# Work required
Return all the lines below exactly as written. Drop every picture.

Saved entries
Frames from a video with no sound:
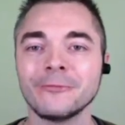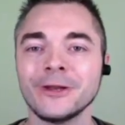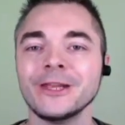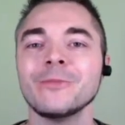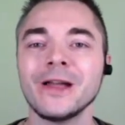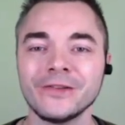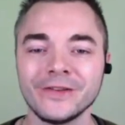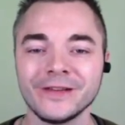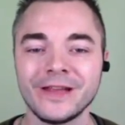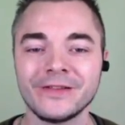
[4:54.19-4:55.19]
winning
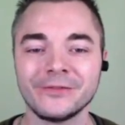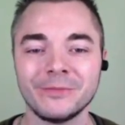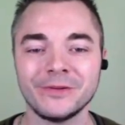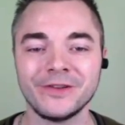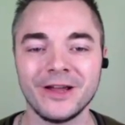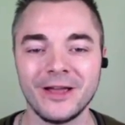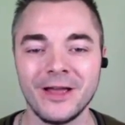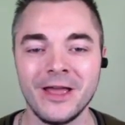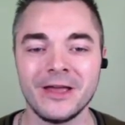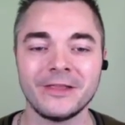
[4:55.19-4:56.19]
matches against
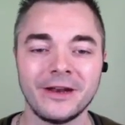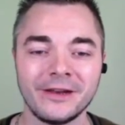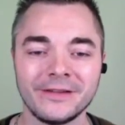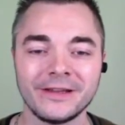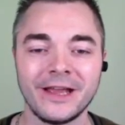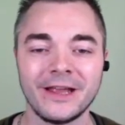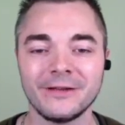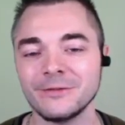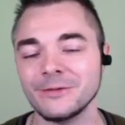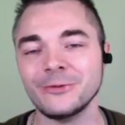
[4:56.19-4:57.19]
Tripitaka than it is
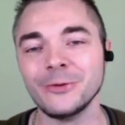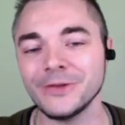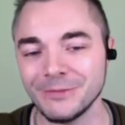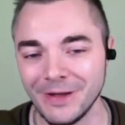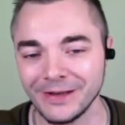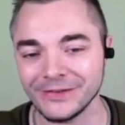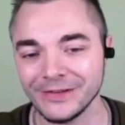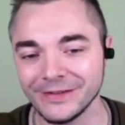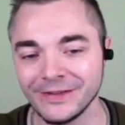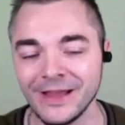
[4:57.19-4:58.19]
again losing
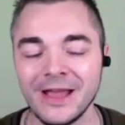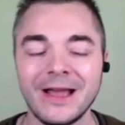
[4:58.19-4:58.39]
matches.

# Answer to this exercise
Frames from a video with no sound:
[4:54.19-4:55.19]
winning
[4:55.19-4:56.19]
matches against
[4:56.19-4:57.19]
Tripitaka than it is
[4:57.19-4:58.19]
again losing
[4:58.19-4:58.39]
matches.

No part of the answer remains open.